«Bisogna tagliare il costo del lavoro»

«Apprezziamo la riduzione contenuta nella Finanziaria». «La sinistra rinunci ai tabù»

da Roma

«Abbiamo apprezzato la timida riduzione del costo del lavoro in Finanziaria, ma è auspicabile un ulteriore taglio dell’uno per cento nei prossimi cinque anni». Il presidente di Confindustria, Luca Cordero di Montezemolo, torna a rivolgersi alla politica per chiedere a entrambi gli schieramenti risposte per rendere l’Italia più competitiva.
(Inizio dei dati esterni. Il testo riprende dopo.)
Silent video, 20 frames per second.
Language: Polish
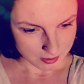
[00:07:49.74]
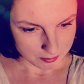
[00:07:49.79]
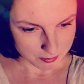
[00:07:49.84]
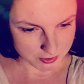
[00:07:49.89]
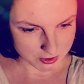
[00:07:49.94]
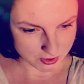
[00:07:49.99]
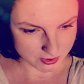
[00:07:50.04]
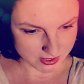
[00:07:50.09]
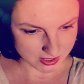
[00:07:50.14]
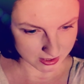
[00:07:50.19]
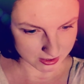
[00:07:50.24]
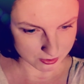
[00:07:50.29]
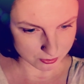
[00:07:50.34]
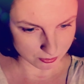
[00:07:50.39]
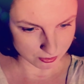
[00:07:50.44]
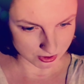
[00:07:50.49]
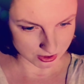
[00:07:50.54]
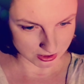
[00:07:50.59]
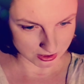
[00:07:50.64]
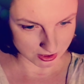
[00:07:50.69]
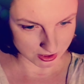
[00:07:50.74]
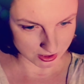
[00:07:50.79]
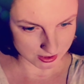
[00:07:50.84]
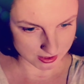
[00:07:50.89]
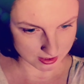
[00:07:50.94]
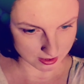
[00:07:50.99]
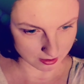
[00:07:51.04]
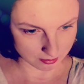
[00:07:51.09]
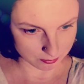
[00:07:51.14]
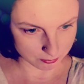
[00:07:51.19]
Myśl o zajęciu się
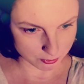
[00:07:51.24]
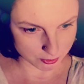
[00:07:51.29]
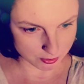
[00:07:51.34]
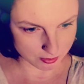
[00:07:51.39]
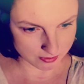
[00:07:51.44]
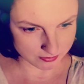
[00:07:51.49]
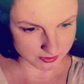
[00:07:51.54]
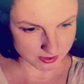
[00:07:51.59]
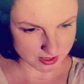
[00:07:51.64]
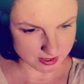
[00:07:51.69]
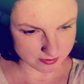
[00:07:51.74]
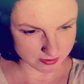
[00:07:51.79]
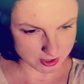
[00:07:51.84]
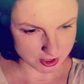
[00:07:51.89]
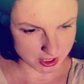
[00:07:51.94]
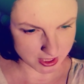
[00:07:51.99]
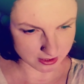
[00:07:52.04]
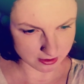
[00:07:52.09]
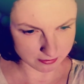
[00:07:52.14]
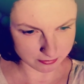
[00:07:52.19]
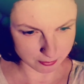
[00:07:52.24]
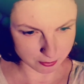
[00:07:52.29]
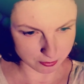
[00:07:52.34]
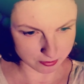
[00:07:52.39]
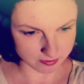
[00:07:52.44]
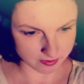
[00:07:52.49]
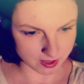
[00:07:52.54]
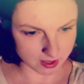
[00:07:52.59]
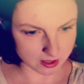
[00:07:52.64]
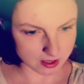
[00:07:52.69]
dzieckiem budziła w niej zwyczajne
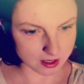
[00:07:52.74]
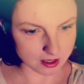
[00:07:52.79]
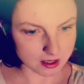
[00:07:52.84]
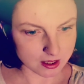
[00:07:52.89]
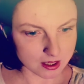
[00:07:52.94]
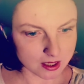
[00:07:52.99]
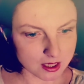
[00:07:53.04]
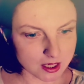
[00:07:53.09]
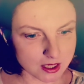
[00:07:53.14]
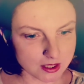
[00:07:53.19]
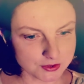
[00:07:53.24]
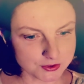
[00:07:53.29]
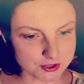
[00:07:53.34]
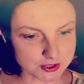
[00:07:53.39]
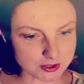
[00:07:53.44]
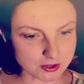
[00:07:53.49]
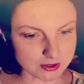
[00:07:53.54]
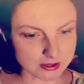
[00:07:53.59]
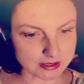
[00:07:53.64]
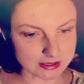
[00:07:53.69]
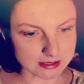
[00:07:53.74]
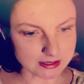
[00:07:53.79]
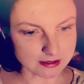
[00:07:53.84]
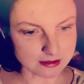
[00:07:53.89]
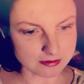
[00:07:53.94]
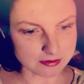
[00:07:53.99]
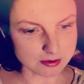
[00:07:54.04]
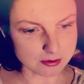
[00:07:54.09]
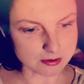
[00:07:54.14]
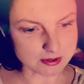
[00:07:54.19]
wkurwienie. Dziecko jednak nie
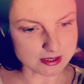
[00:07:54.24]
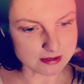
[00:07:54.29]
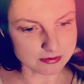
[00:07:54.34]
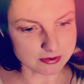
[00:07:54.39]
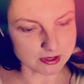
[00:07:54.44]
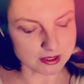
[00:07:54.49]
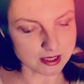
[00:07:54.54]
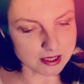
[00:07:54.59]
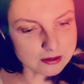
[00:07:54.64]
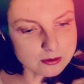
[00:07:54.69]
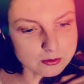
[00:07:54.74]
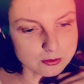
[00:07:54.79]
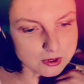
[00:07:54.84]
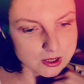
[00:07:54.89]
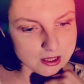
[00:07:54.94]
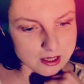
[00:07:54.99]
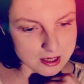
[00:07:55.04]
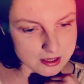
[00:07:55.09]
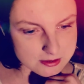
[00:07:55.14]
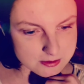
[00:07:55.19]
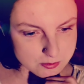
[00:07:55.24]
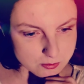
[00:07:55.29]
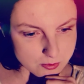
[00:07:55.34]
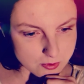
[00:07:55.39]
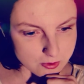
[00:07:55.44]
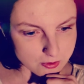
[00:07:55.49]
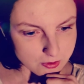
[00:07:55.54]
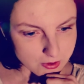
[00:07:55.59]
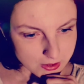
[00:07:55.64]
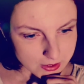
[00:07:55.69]
dawało za wygraną i
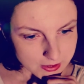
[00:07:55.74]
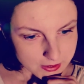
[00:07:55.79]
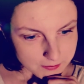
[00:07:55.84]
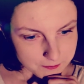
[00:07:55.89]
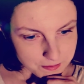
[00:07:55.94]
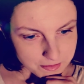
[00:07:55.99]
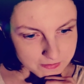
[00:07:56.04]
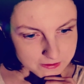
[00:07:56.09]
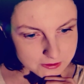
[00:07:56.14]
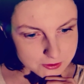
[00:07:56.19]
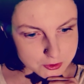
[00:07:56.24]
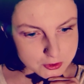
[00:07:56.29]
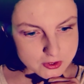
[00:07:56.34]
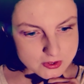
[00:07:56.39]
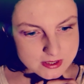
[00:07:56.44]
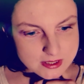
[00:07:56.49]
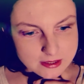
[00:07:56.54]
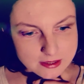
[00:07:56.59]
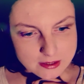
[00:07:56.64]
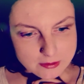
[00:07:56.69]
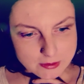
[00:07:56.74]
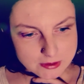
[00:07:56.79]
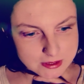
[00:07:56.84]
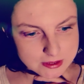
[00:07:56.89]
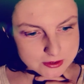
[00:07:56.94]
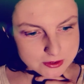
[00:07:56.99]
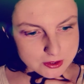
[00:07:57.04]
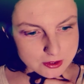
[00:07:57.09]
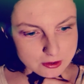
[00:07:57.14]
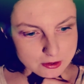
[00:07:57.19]
lazło. Gdy tylko stanęła
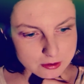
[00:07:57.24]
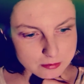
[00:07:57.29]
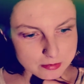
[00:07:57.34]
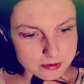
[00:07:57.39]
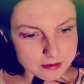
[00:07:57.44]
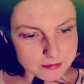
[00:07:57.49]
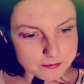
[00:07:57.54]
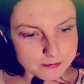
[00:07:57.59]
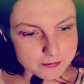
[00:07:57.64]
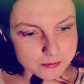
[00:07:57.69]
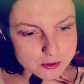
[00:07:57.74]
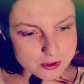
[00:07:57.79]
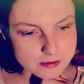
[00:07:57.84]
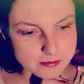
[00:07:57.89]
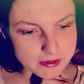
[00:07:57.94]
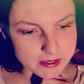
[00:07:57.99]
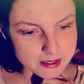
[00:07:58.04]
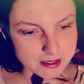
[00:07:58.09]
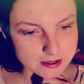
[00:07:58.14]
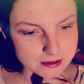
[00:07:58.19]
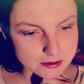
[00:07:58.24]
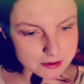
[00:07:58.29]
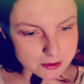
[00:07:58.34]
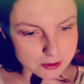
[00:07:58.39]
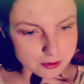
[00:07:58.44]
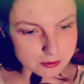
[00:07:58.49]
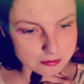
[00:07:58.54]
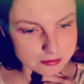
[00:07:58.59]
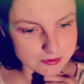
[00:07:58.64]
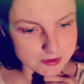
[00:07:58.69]
nad grobem, usmarkany
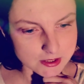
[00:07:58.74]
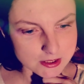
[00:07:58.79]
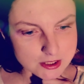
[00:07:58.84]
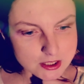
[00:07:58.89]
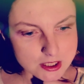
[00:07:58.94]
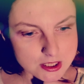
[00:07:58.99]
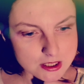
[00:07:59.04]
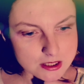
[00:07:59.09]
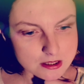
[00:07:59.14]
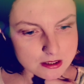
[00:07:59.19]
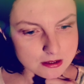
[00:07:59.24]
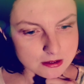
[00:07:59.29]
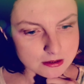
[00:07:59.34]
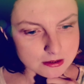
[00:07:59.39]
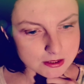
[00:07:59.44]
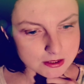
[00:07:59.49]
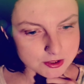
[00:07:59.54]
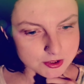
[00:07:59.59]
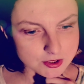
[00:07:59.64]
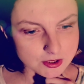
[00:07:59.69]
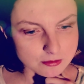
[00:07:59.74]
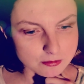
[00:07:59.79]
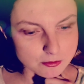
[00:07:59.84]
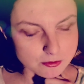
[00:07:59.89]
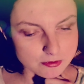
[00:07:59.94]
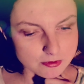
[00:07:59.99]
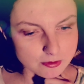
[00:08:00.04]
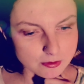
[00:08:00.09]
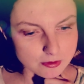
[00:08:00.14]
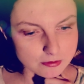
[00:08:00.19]
gówniarz, tak się, jej
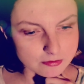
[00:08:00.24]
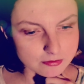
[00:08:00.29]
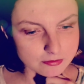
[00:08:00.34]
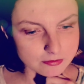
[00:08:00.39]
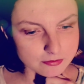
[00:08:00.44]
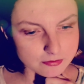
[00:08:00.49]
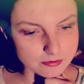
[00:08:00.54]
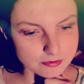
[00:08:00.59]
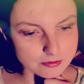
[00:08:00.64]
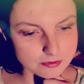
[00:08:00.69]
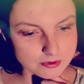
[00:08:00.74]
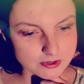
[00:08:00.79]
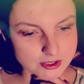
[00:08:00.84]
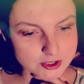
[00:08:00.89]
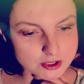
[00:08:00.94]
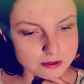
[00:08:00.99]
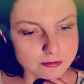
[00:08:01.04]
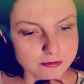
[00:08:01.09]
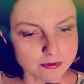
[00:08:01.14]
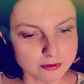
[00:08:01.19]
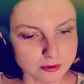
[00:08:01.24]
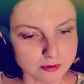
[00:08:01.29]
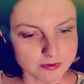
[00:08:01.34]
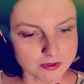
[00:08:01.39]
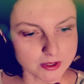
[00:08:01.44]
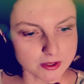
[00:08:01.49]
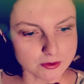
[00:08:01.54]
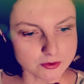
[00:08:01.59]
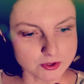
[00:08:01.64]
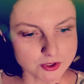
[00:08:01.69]
mówiło w, tak się mówiło w
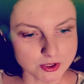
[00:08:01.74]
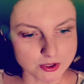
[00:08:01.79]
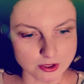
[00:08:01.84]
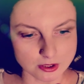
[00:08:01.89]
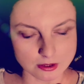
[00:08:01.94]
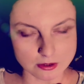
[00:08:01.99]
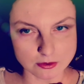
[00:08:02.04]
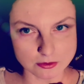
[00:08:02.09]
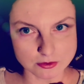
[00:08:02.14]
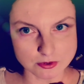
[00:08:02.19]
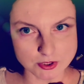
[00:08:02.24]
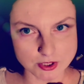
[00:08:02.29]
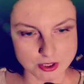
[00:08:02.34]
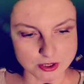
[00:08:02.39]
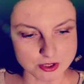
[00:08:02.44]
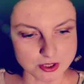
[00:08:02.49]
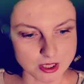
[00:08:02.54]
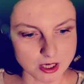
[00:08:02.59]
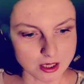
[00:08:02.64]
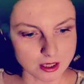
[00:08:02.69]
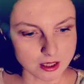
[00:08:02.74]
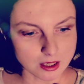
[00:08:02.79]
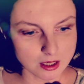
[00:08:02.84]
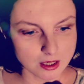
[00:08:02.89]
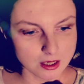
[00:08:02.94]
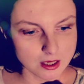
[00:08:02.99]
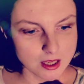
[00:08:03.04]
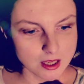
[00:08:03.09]
jej rodzinie o dzieciach,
Al centrodestra Montezemolo ha appunto riconosciuto la riduzione del costo del lavoro complessivo di un punto percentuale, ma per le aziende ha chiesto altri segnali. «Noi - ha rivendicato - ci siamo rimboccati le maniche, ma non possiamo portare sulle nostre spalle tutto il peso della crescita». Al centrosinistra, il leader degli industriali ha chiesto di fare chiarezza su «come e che cosa» intende privatizzare e liberalizzare. La sinistra, secondo Montezemolo, dovrebbe inoltre rinunciare a «tabù anacronistici» sul lavoro chiedendo «che tipo di mercato vuole tra l’anacronismo di professioni antimercato e i nuovi mestieri». Insomma le aziende hanno bisogno di «risposte», anche perché «dal 2000 al 2004 si è assistito ad un calo della produttività del 2,8% mentre in Europa questa è salita in media dell’8%». Nello stesso periodo «il costo del lavoro per unità di prodotto si è ridotto del 2 e dell’1,5% rispettivamente in Germania e Francia e in Italia è aumentato del 15,8%».